Exercise: Nothing in the records below should be altered in the copy, although the pictures must be left out.

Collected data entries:
+ + + + +
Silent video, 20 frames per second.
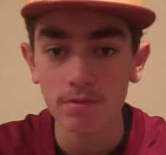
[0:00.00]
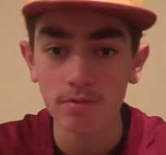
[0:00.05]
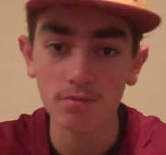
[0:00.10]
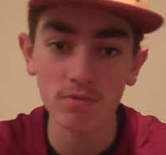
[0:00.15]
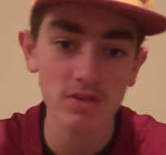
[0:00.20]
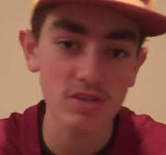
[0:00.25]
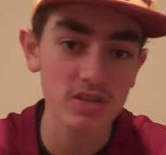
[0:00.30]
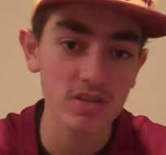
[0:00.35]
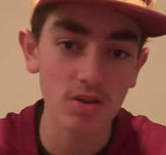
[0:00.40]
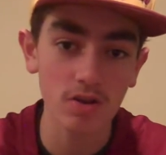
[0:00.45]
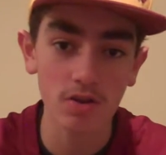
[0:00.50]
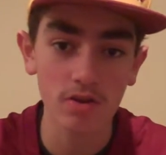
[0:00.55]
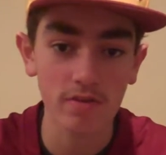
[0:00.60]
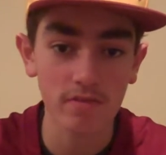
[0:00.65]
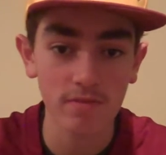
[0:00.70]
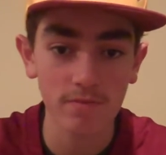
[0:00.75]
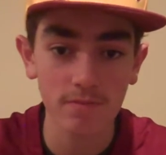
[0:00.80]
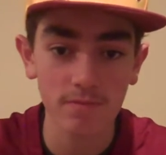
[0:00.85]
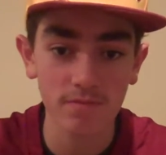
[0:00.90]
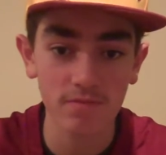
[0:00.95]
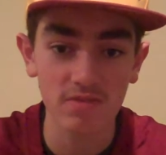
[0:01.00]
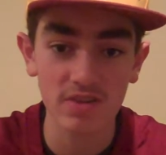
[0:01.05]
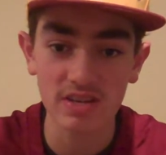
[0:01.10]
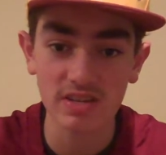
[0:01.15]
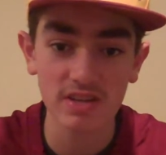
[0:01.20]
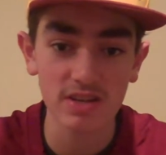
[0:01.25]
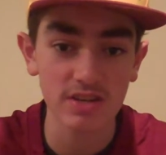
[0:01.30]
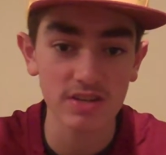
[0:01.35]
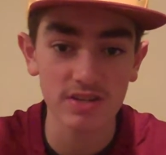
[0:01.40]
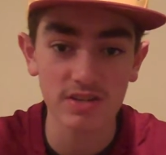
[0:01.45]
It was still a
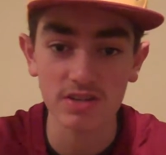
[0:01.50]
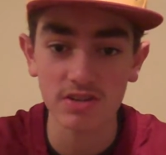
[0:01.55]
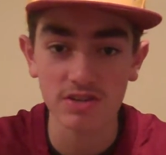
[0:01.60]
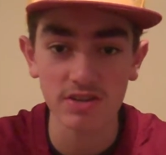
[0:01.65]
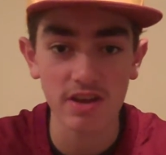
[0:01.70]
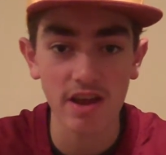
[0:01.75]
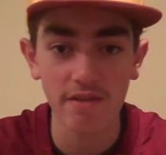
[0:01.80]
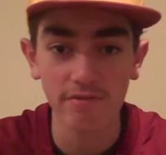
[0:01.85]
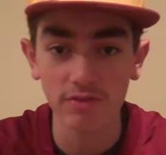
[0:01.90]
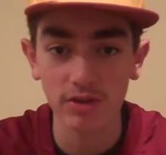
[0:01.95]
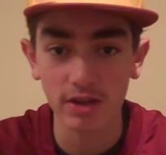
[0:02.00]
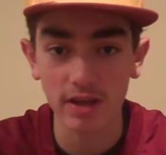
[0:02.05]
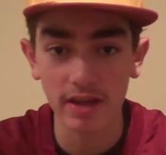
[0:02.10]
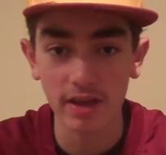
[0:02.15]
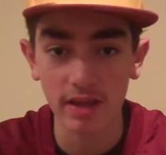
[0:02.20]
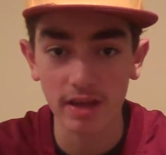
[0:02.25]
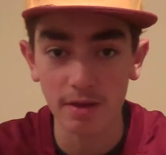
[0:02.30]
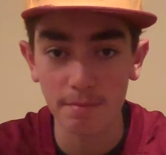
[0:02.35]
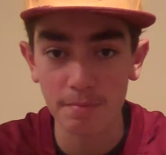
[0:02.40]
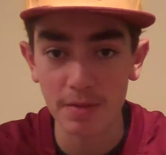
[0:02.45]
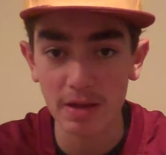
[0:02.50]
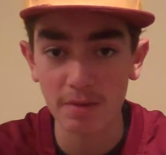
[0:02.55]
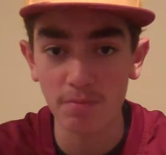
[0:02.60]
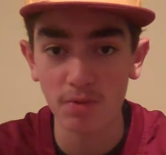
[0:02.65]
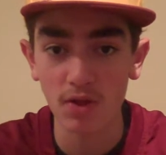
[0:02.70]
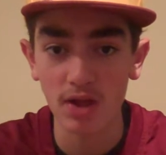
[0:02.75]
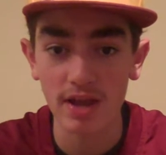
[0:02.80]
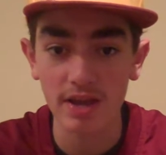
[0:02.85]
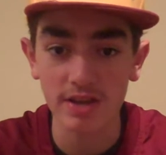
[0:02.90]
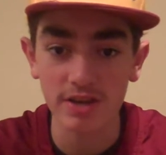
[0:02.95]
risky decision after getting a big
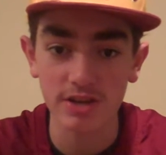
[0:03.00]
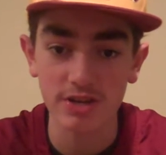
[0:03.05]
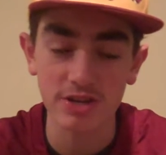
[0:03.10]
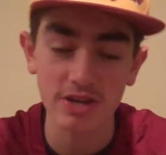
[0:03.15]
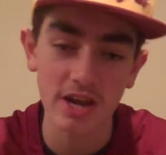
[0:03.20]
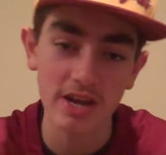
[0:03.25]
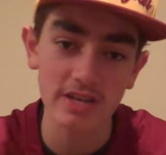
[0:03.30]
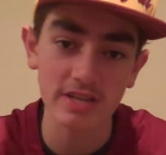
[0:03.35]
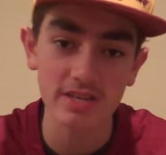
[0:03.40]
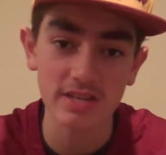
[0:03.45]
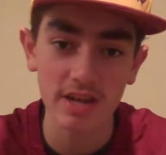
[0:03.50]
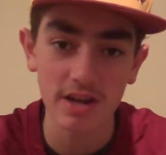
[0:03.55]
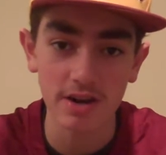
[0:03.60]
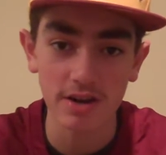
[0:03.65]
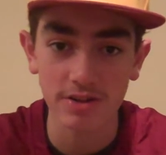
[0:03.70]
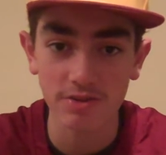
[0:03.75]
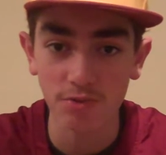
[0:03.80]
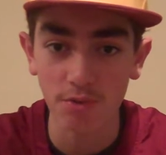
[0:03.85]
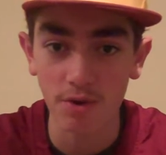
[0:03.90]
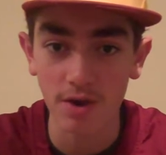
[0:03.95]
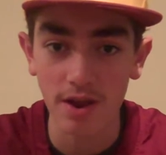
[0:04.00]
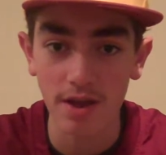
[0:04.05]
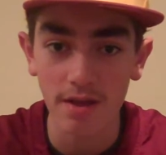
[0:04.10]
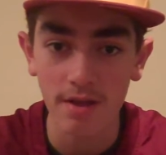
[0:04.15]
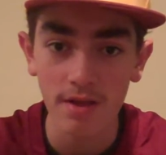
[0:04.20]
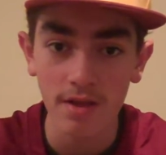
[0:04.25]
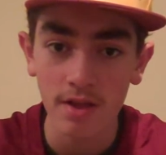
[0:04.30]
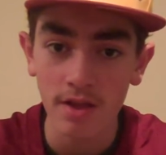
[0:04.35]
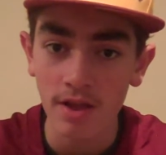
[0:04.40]
play into Giants territory.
+ + + + +
Solution below:
Silent video, 20 frames per second.
[0:00.00]
[0:00.05]
[0:00.10]
[0:00.15]
[0:00.20]
[0:00.25]
[0:00.30]
[0:00.35]
[0:00.40]
[0:00.45]
[0:00.50]
[0:00.55]
[0:00.60]
[0:00.65]
[0:00.70]
[0:00.75]
[0:00.80]
[0:00.85]
[0:00.90]
[0:00.95]
[0:01.00]
[0:01.05]
[0:01.10]
[0:01.15]
[0:01.20]
[0:01.25]
[0:01.30]
[0:01.35]
[0:01.40]
[0:01.45]
It was still a
[0:01.50]
[0:01.55]
[0:01.60]
[0:01.65]
[0:01.70]
[0:01.75]
[0:01.80]
[0:01.85]
[0:01.90]
[0:01.95]
[0:02.00]
[0:02.05]
[0:02.10]
[0:02.15]
[0:02.20]
[0:02.25]
[0:02.30]
[0:02.35]
[0:02.40]
[0:02.45]
[0:02.50]
[0:02.55]
[0:02.60]
[0:02.65]
[0:02.70]
[0:02.75]
[0:02.80]
[0:02.85]
[0:02.90]
[0:02.95]
risky decision after getting a big
[0:03.00]
[0:03.05]
[0:03.10]
[0:03.15]
[0:03.20]
[0:03.25]
[0:03.30]
[0:03.35]
[0:03.40]
[0:03.45]
[0:03.50]
[0:03.55]
[0:03.60]
[0:03.65]
[0:03.70]
[0:03.75]
[0:03.80]
[0:03.85]
[0:03.90]
[0:03.95]
[0:04.00]
[0:04.05]
[0:04.10]
[0:04.15]
[0:04.20]
[0:04.25]
[0:04.30]
[0:04.35]
[0:04.40]
play into Giants territory.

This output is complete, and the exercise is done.